The project is larger and more visionary than simply extracting chemical names from text. I like to use the phrase "machine-understanding of scientific literature" - but may be pulled up on over-stressing "understanding". But the idea is to use a variety of techniques to understand the deep structure of the language - at sentence level, paragraph, and document structure. To go beyond the linguistic form to infer motivation "why is this citation important?", "is this paper challenging conventional views".

To do this we need to understand chemical language, and that is where OSCAR3 comes in. It works out the role of chemical words and phrases so that more powerful tools can interpret the larger context. So "methane" is a noun (CM) while "methyl" is an adjective (CJ) and "methylated" is a reaction/verb. (You might mention "methylated spirits", but exceptions and ambiguity are all part of the fun of parsing human-generated language). And OSCAR gives these decisions a probability ("P450 demethylates caffeine" is more likely to be a verb than "methylated spirit"). But in the grander scheme of things SciBorg does not usually need to know what the actual compounds are so work out the deep structure of the language. (Obviously as we advance there is a chance to add validity and inference - thus "C-14 demethylation of lanosterol" is meaningful whereas "C-15..." is not - but we can't do it all yet).

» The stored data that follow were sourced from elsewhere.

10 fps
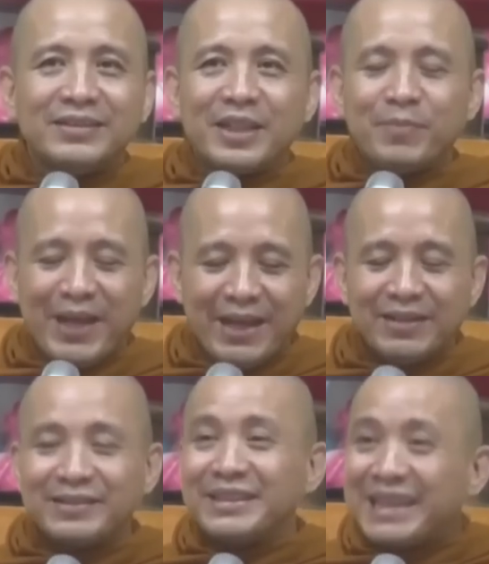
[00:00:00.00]
đừng trách
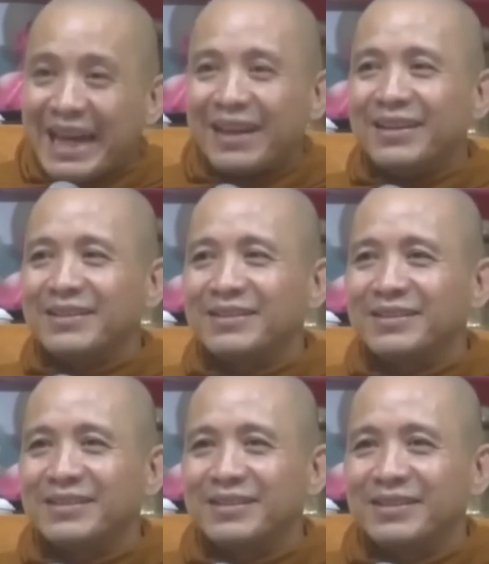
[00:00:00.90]
mẹ đừng trách cha đó
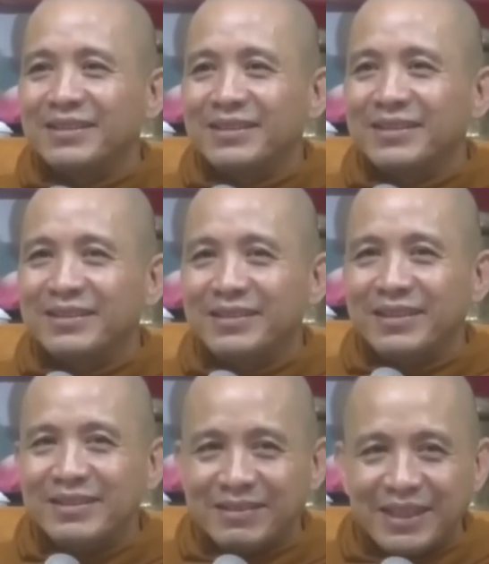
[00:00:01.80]

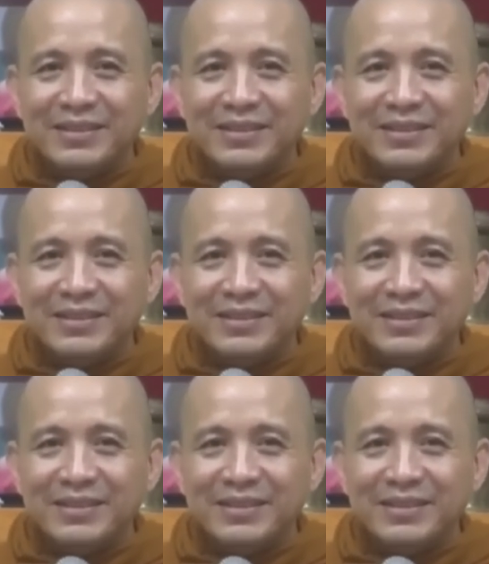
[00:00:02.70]
đừng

The point is that Peter is only partially working on OSCAR. Along the way he has developed a lot of clever tricks and this account does not do him justice. But we now need to take OSCAR/OPSIN forward on a broader front and this post addresses some of this.
OSCAR and OPSIN have become complex. Peter Corbett inherited bleeding-edge code and data which at that time had bits from all sorts of authors (Joe Townsend, Fraser Norton, Sam Adams, Chris Waudby, Richard Marsh, James Bell, Vanessa de Sousa (who wrote "Nessie"), Justin Davies, and PeterMR. It covered document structure, import of legacy, regular expressions, data checking, name2structure, lexicons and other bits and pieces.

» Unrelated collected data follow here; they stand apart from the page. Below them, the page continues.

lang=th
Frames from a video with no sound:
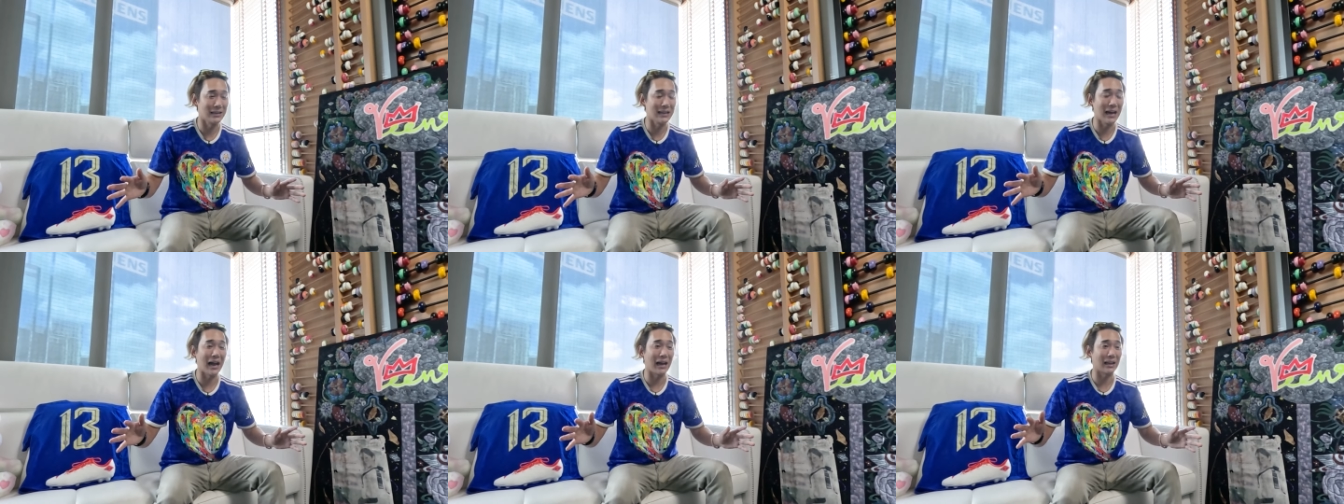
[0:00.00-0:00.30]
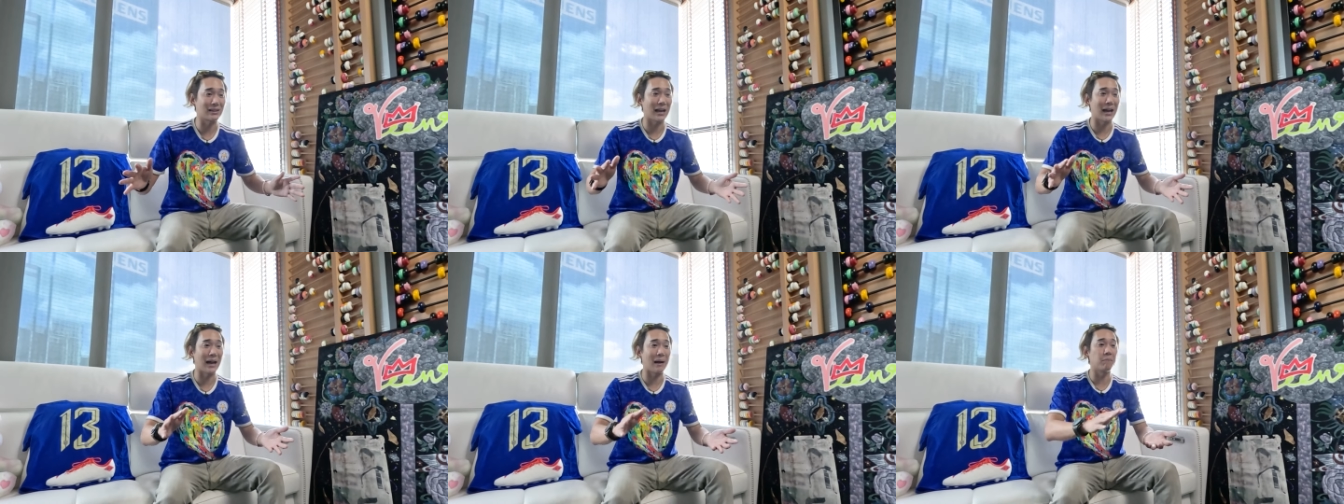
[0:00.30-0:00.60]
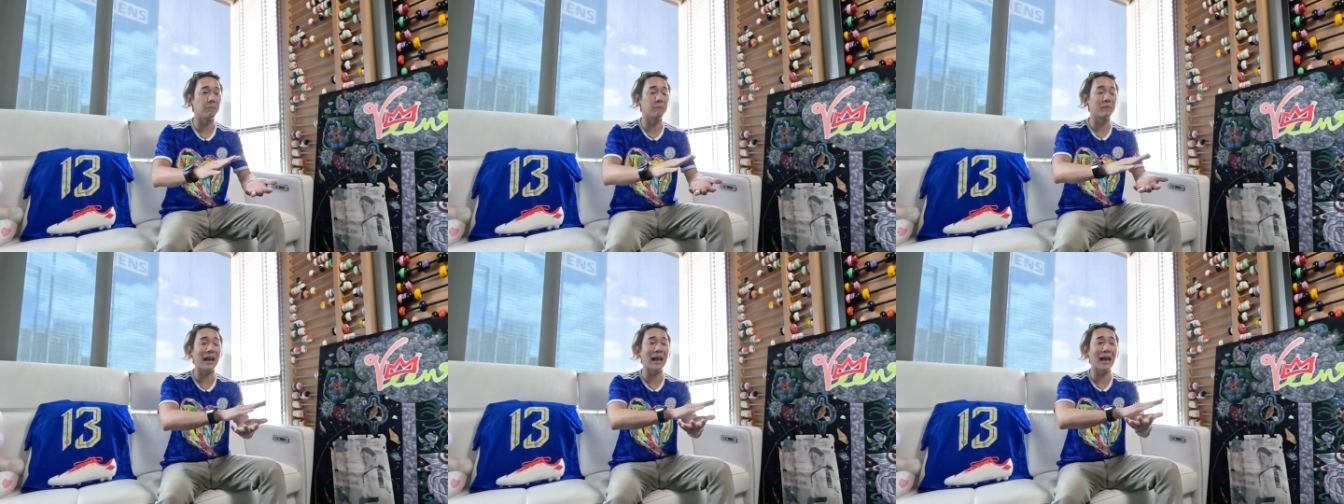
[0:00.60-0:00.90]
อย่า
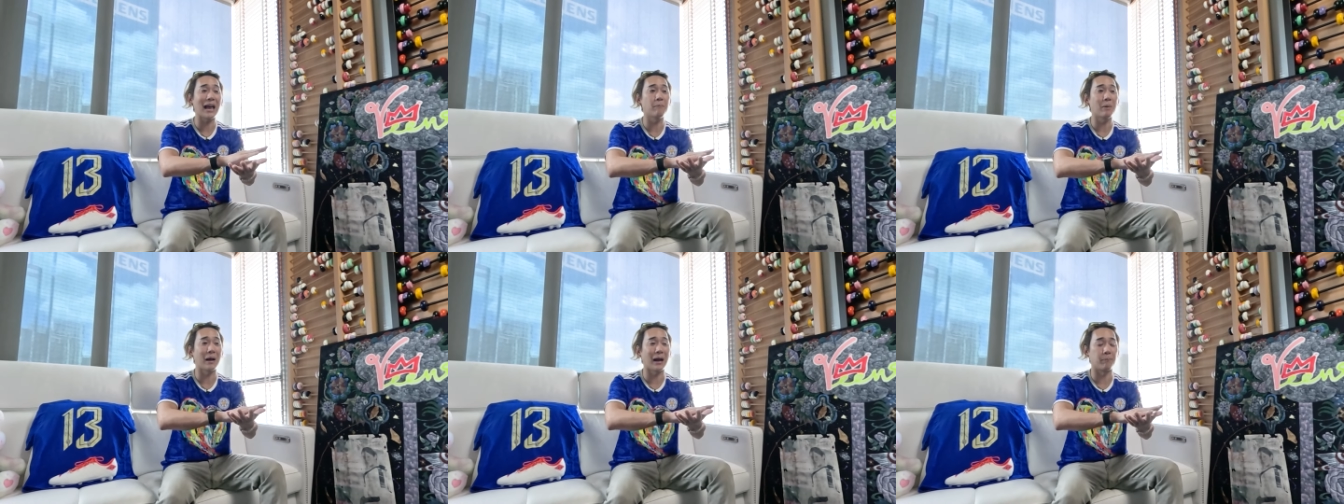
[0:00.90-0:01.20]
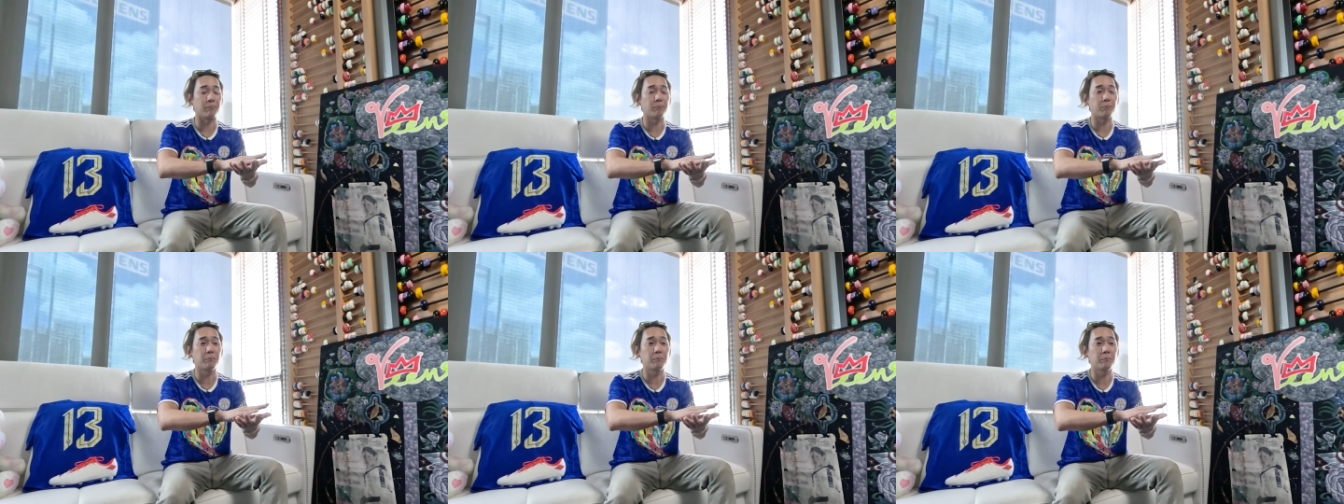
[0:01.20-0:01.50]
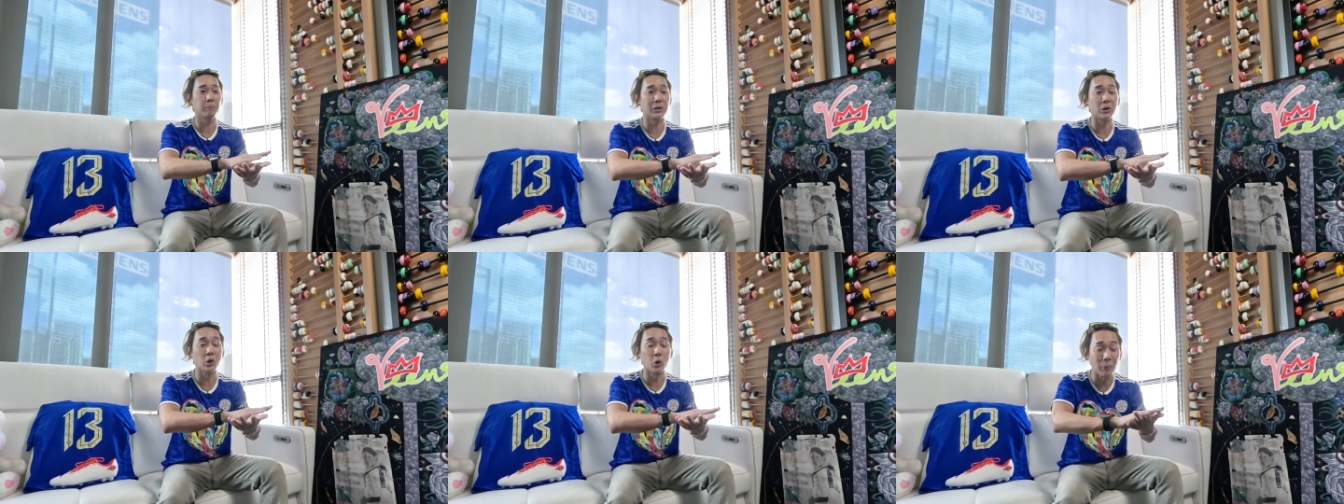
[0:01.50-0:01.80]
ทำแค่แบบ
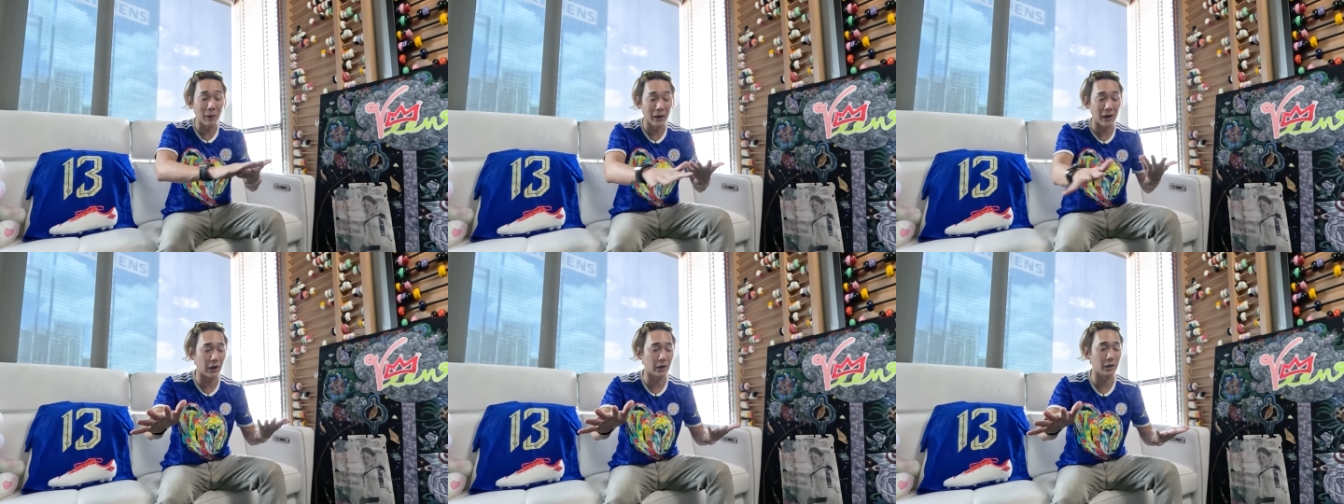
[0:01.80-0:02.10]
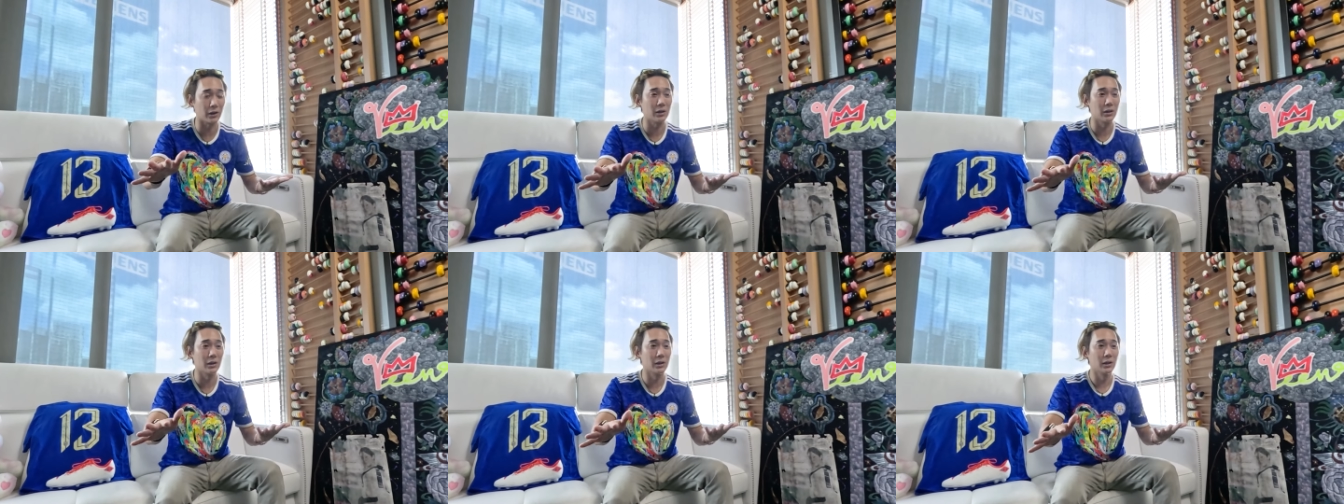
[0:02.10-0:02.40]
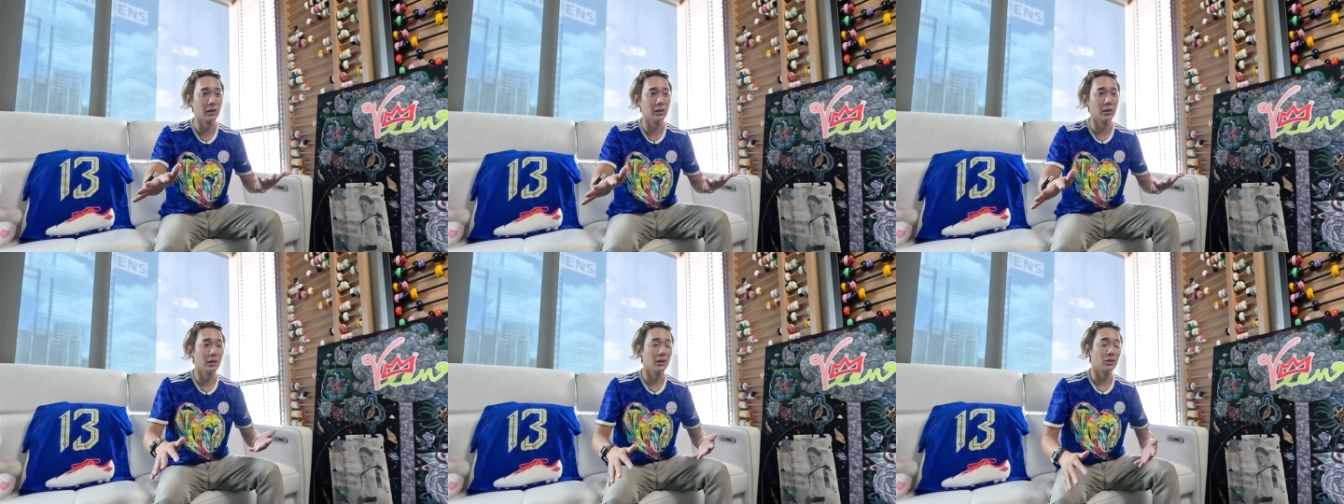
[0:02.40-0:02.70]
ผิวเผิน
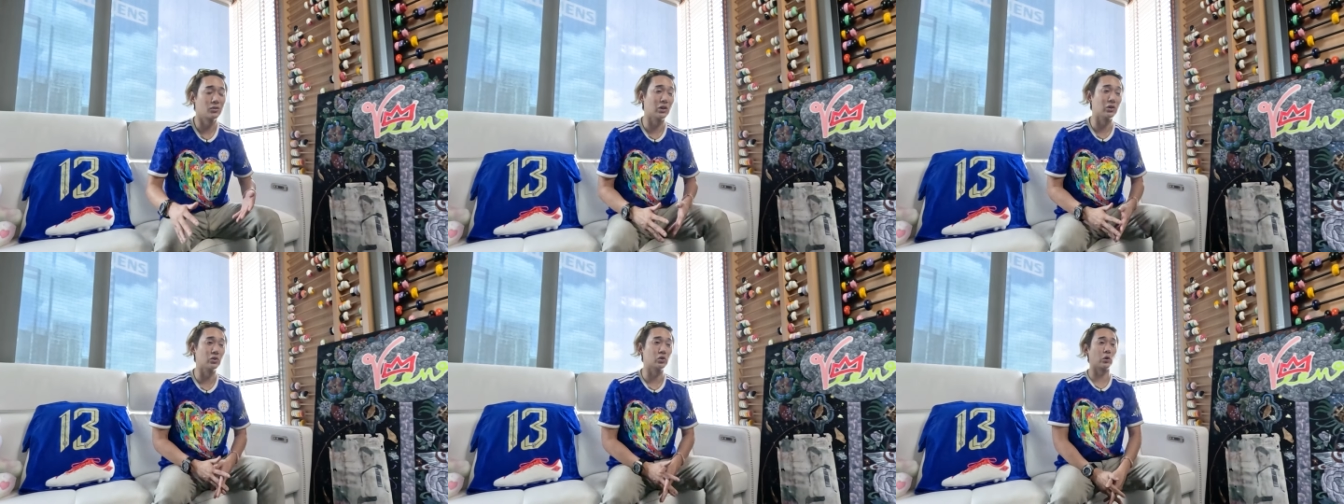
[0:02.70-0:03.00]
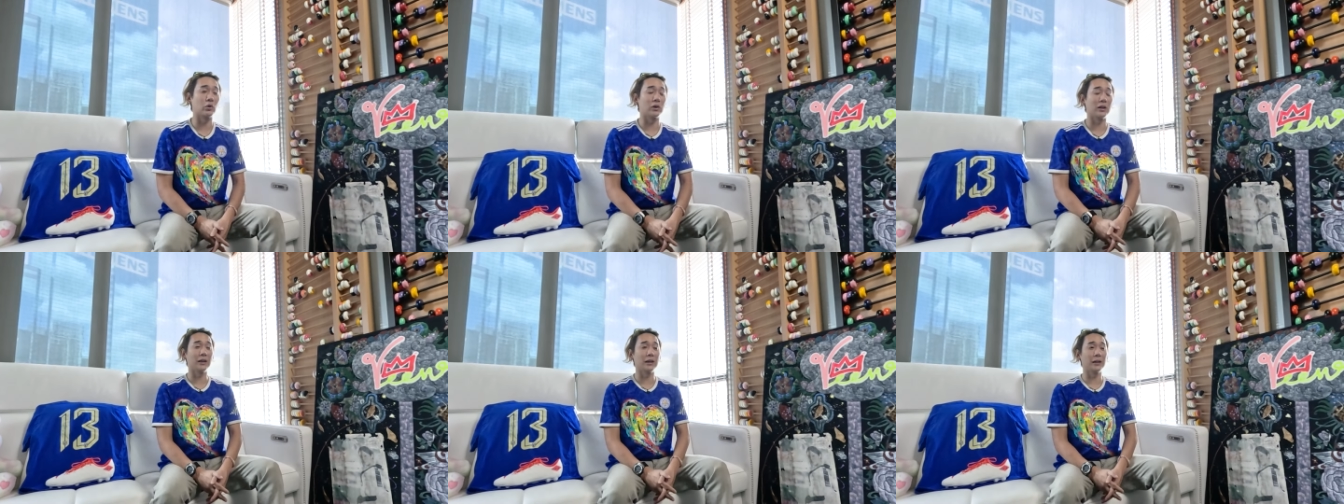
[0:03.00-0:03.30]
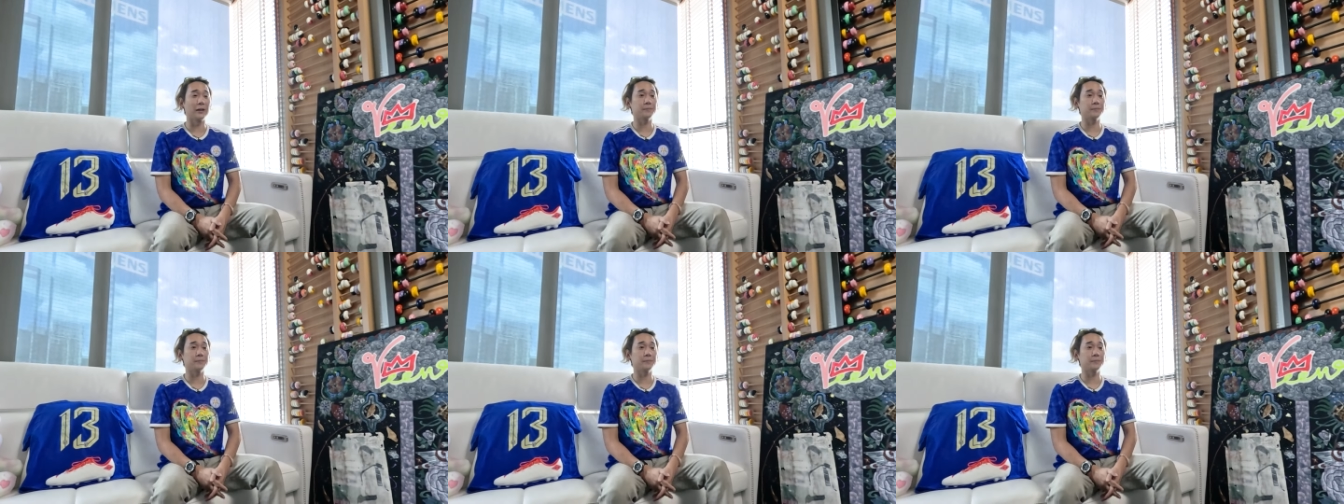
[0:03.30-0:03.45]
ซึ่งตรงนี้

The original OSCAR (sometimes OSCAR-1 or even OSCAR-2) was primarily based on regular expressions and data checking. OSCAR-3 continues to identify this part but does not support the OSCAR-2 GUI. nor do the regexes fit all journals and theses - they were aimed at RSC articles. So Justin and Richard created OSCAR-DATA which consumes the data section output of OSCAR3 and then applies rules and presents it. We have a sustainability path for that. More later.

Meanwhile OSCAR3 is being used for a wider range of applications than simply journal articles, in particular patents, internal documents and theses. So we have been able to get funding from Unilever for David and Lezan, who joins us on Monday and from JISC for Alan and Diana. That gives us a critical mass in the more direct support for OSCAR3 functionality.

The first thing is refactoring. No-one likes refactoring, but it feels good when you've done it. Jim is designing the overall approach and he is able to do this in a way I can only marvel at. It uses design patterns, testing (of course) but combined with lightweight services (REST, Web 2.0) and JFDI pragmatism. We'll expose more of this later but some of the themes are likely to be:

  • use all the Open strategies (SVN, Eclipse, JUnit, Maven, etc.)
  • use open source components where possible (PDFBox, Lucene, JUMBO, CDK, etc.)
  • explore how to modularise them where necessary (e.g. CDK)
  • separate components and communicate through XML or RDF (e.g. OSCAR3 -> OSCAR-DATA can be almost completely decoupled
  • devise a framework based on standard approaches (e.g. Eclipse)
  • actively design and highlight and explain extension points. This is essential if others are to add code and resources in parallel

So we have to do this for ourselves.

If the community can give us clear indications of what they can contribute then this will help us to identify the extensions.